#### WHAT THE TASK ASKS:
Filter the listing below, keeping every line that holds "frames".

#### SUPPLIED INFORMATION:
══════

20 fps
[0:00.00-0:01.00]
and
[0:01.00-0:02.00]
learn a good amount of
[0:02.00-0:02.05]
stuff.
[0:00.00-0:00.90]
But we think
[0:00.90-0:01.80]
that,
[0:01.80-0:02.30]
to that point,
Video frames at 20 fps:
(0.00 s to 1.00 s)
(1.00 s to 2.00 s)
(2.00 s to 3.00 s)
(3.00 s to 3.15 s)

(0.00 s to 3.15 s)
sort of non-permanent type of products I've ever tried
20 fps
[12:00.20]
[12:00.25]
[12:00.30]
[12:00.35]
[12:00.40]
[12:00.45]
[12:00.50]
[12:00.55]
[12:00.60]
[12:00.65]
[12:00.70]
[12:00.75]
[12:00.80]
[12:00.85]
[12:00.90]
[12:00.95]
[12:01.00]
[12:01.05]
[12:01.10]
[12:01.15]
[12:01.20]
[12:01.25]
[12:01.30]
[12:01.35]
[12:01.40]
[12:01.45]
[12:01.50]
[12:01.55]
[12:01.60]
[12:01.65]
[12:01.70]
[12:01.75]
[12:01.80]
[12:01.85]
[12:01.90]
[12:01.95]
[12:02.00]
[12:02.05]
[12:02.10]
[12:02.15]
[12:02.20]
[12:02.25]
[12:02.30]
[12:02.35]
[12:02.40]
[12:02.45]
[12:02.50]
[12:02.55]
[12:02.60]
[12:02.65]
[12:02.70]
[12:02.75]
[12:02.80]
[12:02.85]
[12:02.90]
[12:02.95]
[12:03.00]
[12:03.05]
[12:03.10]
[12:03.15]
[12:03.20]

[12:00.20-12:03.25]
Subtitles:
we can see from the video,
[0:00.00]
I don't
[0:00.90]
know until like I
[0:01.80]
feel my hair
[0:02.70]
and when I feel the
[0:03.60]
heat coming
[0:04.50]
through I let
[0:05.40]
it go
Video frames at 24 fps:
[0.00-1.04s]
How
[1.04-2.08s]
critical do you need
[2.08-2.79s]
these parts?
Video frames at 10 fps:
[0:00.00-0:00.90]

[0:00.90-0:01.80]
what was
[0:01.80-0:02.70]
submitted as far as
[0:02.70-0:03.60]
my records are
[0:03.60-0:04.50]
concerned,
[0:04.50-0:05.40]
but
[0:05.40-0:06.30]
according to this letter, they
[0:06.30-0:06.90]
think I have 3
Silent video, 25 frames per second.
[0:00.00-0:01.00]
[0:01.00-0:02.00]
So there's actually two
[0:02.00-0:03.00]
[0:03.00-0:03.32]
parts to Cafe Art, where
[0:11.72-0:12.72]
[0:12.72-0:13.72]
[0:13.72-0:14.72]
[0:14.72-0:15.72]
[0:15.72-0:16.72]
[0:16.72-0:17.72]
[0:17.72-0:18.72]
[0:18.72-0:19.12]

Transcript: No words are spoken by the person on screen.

══════

#### TASK SOLUTION:
Video frames at 20 fps:
Video frames at 24 fps:
Video frames at 10 fps:
Silent video, 25 frames per second.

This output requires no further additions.